Fault Localization via Efficient Probabilistic Modeling of Program Semantics
Fri 13 May 2022 04:10 - 04:15 at ICSE room 2-even hours - Fault Localization Chair(s): Arosha K Bandara
Testing-based fault localization has been a significant topic in software engineering in the past decades. It localizes a faulty program element based on a set of passing and failing test executions. Since whether a fault could be triggered and detected by a test is related to program semantics, it is crucial to model program semantics in fault localization approaches.

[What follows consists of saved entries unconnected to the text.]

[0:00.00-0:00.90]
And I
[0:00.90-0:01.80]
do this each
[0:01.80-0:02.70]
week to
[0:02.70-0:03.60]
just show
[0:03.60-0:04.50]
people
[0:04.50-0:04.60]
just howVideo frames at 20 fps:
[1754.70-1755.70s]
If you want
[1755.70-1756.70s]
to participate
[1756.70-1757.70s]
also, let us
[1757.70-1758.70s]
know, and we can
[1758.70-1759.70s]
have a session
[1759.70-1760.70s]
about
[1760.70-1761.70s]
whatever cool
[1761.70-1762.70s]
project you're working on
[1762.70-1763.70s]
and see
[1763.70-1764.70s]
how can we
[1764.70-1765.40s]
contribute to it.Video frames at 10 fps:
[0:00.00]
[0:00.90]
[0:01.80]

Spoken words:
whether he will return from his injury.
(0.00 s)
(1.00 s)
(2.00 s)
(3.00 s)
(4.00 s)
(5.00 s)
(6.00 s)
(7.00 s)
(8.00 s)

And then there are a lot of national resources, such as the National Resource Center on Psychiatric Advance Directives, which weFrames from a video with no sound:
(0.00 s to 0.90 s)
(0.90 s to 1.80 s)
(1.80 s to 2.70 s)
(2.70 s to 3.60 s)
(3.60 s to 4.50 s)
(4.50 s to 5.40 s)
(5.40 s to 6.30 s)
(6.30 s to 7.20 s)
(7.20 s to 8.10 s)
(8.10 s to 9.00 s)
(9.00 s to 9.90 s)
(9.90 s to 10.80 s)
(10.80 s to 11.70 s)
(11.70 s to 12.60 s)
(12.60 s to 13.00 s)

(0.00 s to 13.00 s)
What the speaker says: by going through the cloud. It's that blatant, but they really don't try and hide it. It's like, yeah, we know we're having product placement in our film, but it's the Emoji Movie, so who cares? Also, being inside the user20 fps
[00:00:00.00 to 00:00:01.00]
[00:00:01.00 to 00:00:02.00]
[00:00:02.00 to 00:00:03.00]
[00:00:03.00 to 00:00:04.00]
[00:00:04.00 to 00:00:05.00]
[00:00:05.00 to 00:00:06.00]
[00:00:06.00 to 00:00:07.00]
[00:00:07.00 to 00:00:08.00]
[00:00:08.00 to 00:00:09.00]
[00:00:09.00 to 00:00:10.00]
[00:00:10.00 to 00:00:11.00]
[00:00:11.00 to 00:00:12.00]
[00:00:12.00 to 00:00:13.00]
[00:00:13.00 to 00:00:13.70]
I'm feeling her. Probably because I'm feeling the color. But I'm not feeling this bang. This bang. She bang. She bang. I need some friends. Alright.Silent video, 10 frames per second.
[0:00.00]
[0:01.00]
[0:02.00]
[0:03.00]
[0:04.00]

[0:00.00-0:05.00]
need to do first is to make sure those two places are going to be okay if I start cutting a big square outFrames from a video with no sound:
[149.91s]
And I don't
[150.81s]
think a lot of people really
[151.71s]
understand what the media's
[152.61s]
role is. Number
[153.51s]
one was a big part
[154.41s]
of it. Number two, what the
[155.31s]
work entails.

Existing approaches either consider the full semantics of the program (e.g., mutation-based fault localization and angelic debugging), leading to scalability issues, or ignore the semantics of the program (e.g., spectrum-based fault localization), leading to imprecise localization result.
Our key idea is: by modeling only the correctness of program values but not their full semantics, a balance could be reached between effectiveness and scalability. To realize this idea, we introduce a probabilistic approach to model program semantics and utilize information from static analysis and dynamic execution traces in our modeling. Our approach, SmartFL, is evaluated on a real-world dataset, Defects4J. The top-1 statement-level accuracy of our approach is 21%, which is the best among state-of-the-art methods. The average time cost is 210 seconds per fault, while existing methods that capture full semantics are often 10x or more slower.